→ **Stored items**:
· · · · ·
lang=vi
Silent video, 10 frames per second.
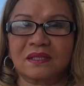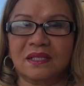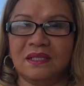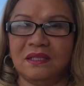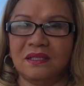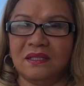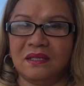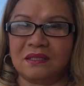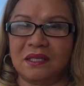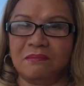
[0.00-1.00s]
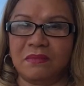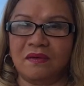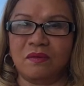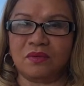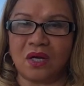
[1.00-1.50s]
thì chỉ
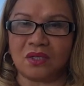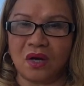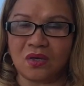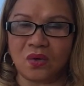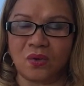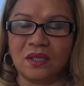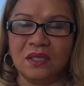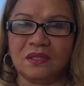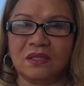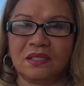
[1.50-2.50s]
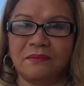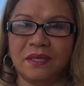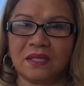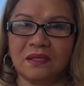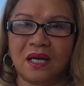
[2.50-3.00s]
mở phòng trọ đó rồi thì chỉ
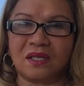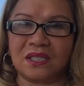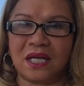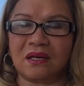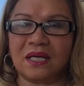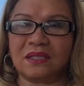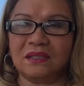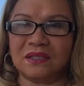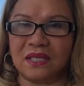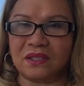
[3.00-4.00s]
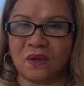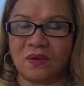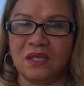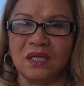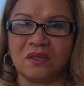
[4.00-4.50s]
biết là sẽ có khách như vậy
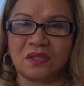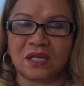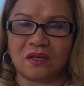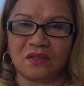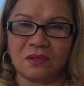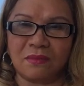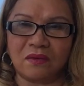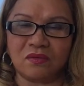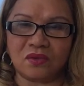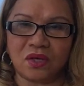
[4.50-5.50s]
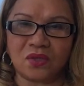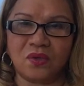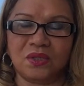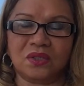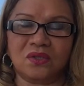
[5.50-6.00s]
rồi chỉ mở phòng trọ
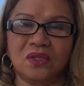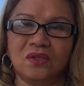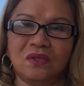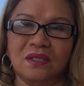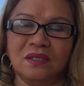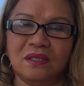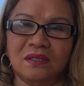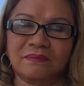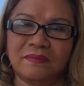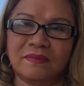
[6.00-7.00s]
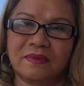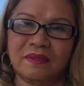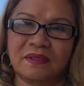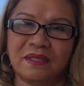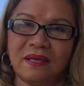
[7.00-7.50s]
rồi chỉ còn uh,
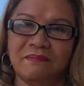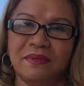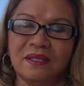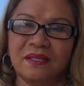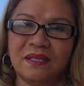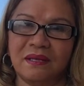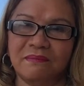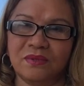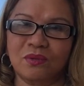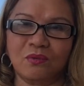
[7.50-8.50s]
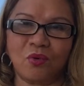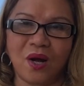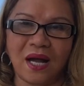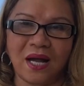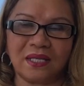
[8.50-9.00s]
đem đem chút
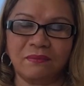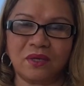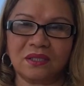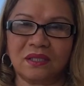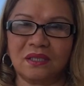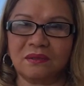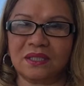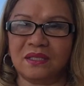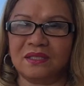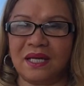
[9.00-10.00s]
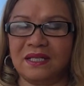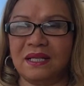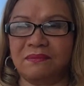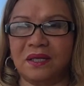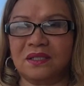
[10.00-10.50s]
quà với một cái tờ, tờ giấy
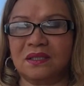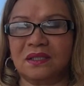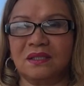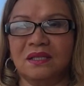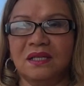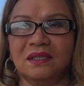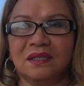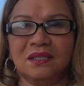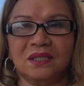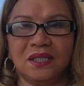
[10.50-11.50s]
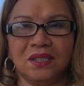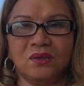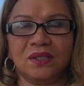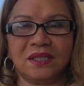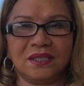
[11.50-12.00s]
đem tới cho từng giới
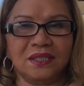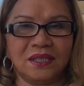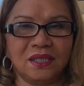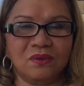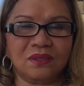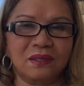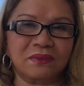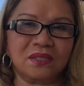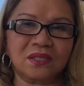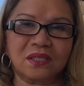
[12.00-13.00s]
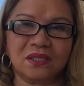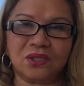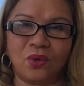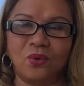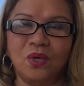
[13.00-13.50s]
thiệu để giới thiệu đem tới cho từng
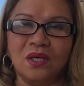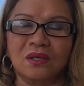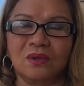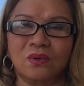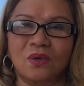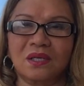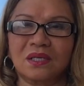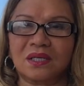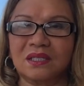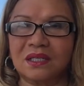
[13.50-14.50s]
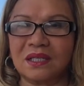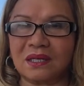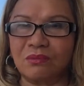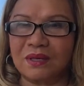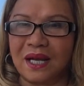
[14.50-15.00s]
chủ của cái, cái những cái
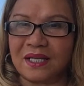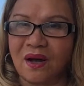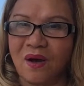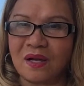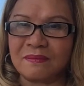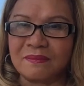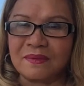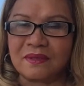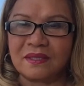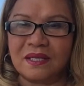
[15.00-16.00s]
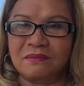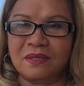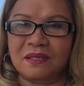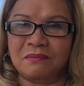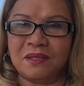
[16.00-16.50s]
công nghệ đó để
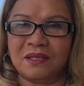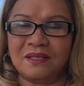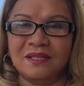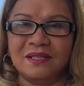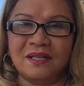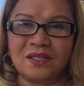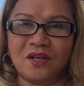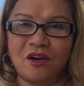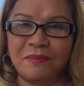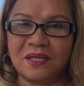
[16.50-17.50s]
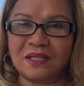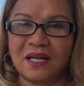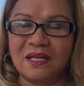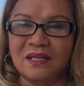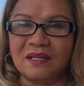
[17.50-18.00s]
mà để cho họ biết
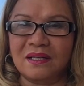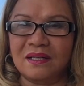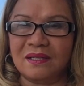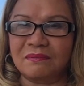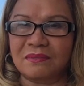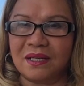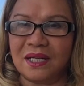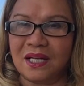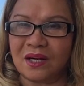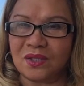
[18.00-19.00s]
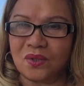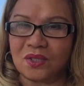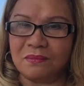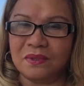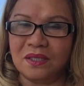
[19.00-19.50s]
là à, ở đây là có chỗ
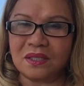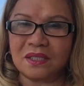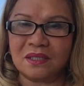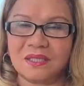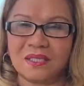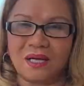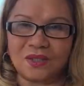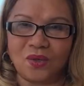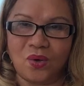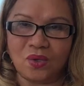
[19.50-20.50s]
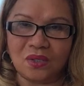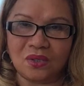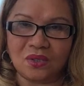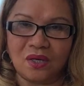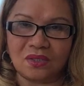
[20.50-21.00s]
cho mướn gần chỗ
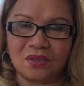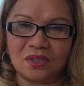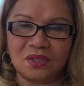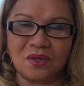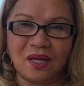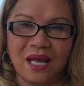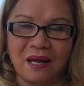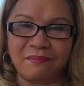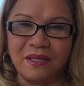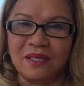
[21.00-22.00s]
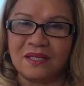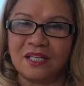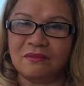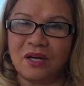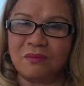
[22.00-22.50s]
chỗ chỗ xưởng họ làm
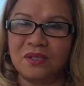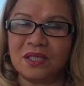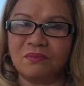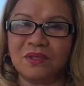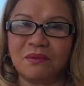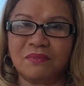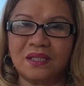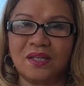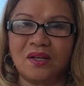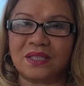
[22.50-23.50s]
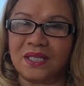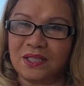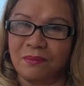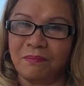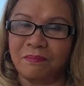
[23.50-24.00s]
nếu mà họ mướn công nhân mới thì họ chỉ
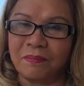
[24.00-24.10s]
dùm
· · · · ·
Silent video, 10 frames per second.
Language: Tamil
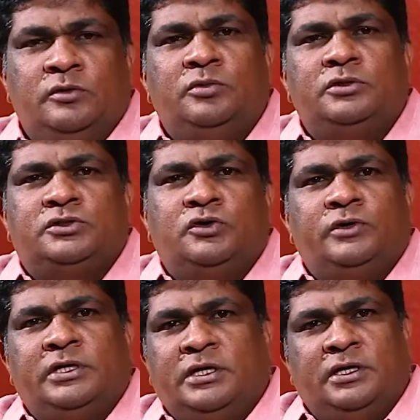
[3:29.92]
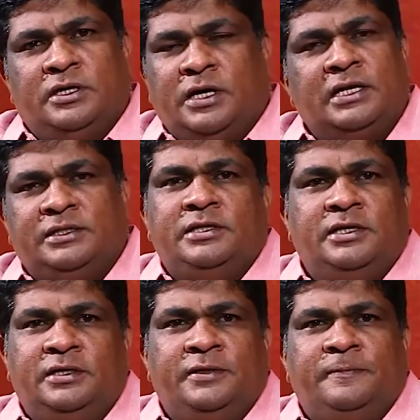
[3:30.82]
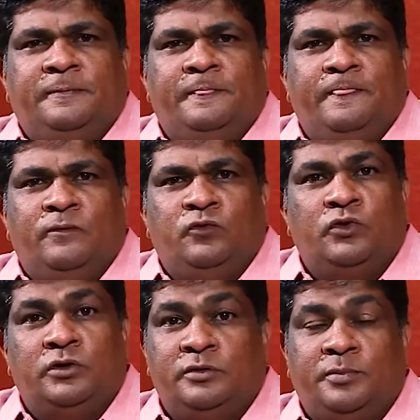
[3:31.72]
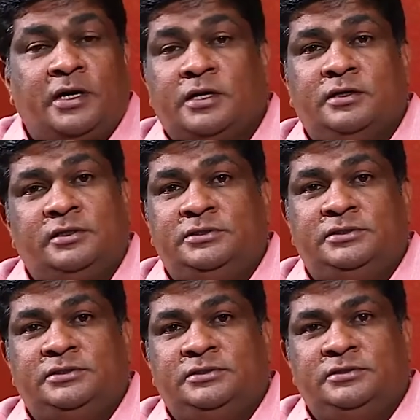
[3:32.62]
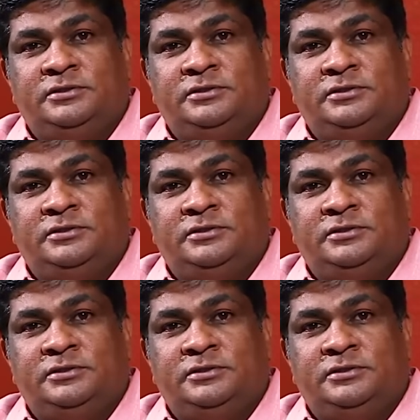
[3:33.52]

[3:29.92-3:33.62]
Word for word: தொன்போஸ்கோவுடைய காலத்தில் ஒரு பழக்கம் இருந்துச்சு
· · · · ·
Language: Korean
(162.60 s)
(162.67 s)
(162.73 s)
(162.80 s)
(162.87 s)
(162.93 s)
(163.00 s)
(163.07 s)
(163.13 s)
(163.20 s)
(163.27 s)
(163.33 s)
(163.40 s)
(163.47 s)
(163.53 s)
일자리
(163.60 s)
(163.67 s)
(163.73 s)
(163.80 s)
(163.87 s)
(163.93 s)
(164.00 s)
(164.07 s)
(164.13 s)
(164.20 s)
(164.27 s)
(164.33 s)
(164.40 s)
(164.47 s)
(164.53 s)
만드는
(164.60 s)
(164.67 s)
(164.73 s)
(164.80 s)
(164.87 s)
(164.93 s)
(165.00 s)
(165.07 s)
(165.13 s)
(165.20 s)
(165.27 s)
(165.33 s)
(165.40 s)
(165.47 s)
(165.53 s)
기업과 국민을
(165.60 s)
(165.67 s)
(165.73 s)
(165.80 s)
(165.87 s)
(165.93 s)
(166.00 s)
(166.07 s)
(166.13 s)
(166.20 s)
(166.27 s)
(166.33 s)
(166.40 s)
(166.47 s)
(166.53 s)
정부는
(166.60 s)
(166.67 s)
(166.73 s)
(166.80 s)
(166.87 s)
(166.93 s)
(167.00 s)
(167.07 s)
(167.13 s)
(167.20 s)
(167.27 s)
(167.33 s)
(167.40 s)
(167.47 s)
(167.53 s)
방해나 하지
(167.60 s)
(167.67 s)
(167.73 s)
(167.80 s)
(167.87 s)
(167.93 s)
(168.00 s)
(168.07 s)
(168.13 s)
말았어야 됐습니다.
· · · · ·
→ **DIRECTIONS**:
In the records above, find the line containing "Language: Tamil" and the line containing "Word for word: தொன்போஸ்கோவுடைய", then give both of them again word for word along with every line between. Omit any pictures.

→ **ANSWER SECTION**:
Language: Tamil
[3:29.92]
[3:30.82]
[3:31.72]
[3:32.62]
[3:33.52]

[3:29.92-3:33.62]
Word for word: தொன்போஸ்கோவுடைய காலத்தில் ஒரு பழக்கம் இருந்துச்சு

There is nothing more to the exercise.